#### Records to use ####
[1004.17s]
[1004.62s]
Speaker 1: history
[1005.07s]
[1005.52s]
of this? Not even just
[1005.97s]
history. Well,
####
#### Records to use ####
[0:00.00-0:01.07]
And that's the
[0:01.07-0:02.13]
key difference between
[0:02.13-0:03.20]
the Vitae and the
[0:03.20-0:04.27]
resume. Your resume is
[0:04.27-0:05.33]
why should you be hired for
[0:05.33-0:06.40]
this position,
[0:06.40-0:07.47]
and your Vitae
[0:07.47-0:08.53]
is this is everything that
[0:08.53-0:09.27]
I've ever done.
####
#### Records to use ####
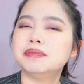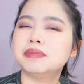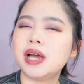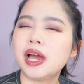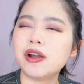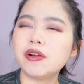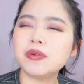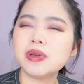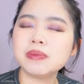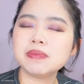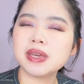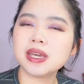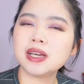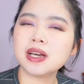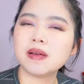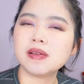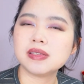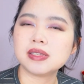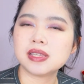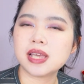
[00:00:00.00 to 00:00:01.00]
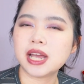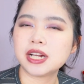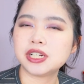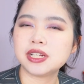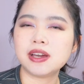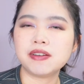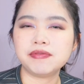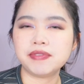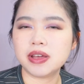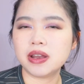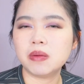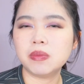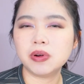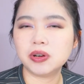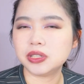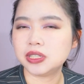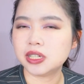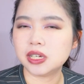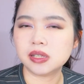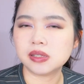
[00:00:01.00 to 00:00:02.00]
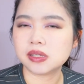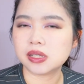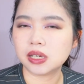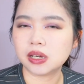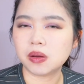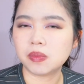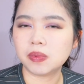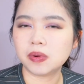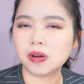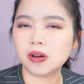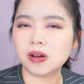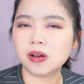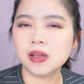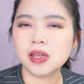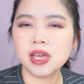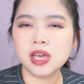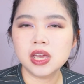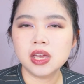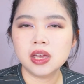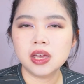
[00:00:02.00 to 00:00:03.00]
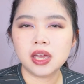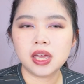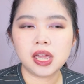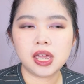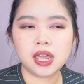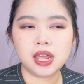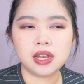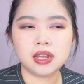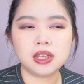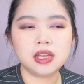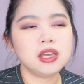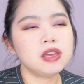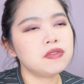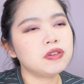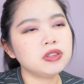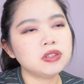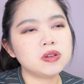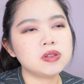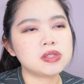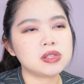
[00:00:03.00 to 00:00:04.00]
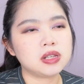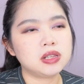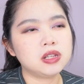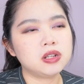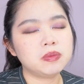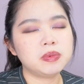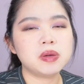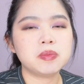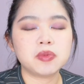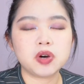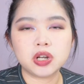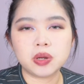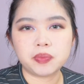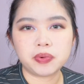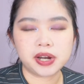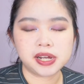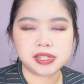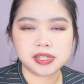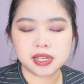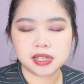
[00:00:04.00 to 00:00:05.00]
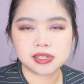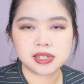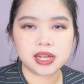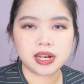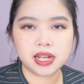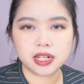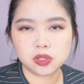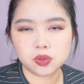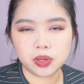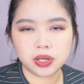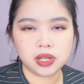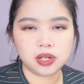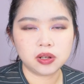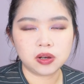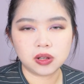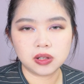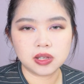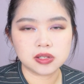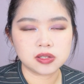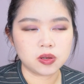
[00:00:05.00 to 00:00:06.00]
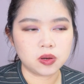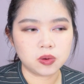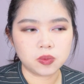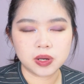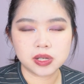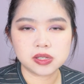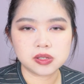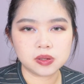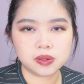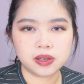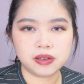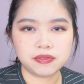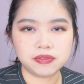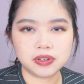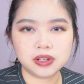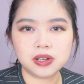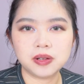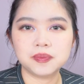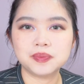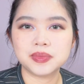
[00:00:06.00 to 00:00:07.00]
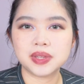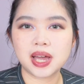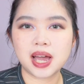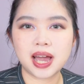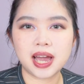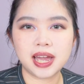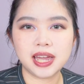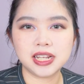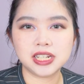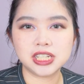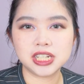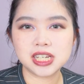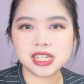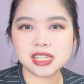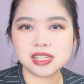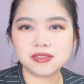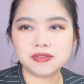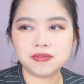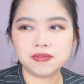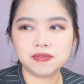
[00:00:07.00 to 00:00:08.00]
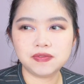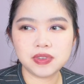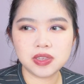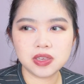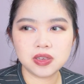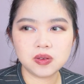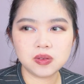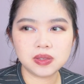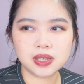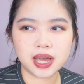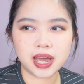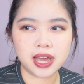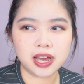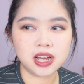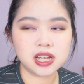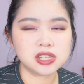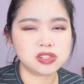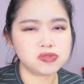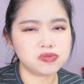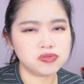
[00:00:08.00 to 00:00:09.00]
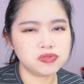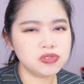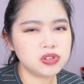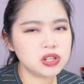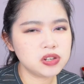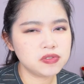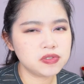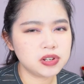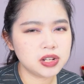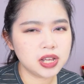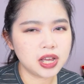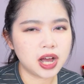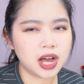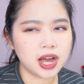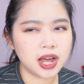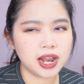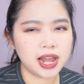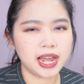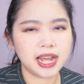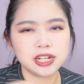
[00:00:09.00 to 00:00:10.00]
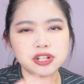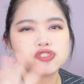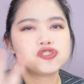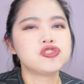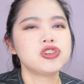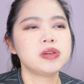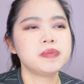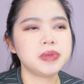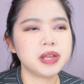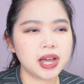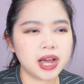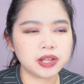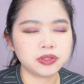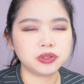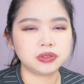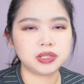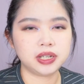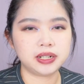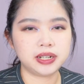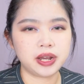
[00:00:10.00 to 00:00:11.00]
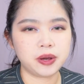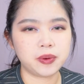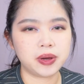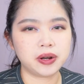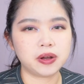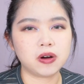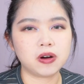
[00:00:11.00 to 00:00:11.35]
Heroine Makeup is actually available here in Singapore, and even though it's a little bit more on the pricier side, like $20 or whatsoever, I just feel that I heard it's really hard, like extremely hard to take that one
####
**What this task involves**
Among the lines above, the one with "[00:00:04.00 to 00:00:05.00]" opens the part to repeat and the one with "[00:00:10.00 to 00:00:11.00]" closes it; repeat only that part exactly, with no pictures.

**Completed task**
[00:00:04.00 to 00:00:05.00]
[00:00:05.00 to 00:00:06.00]
[00:00:06.00 to 00:00:07.00]
[00:00:07.00 to 00:00:08.00]
[00:00:08.00 to 00:00:09.00]
[00:00:09.00 to 00:00:10.00]
[00:00:10.00 to 00:00:11.00]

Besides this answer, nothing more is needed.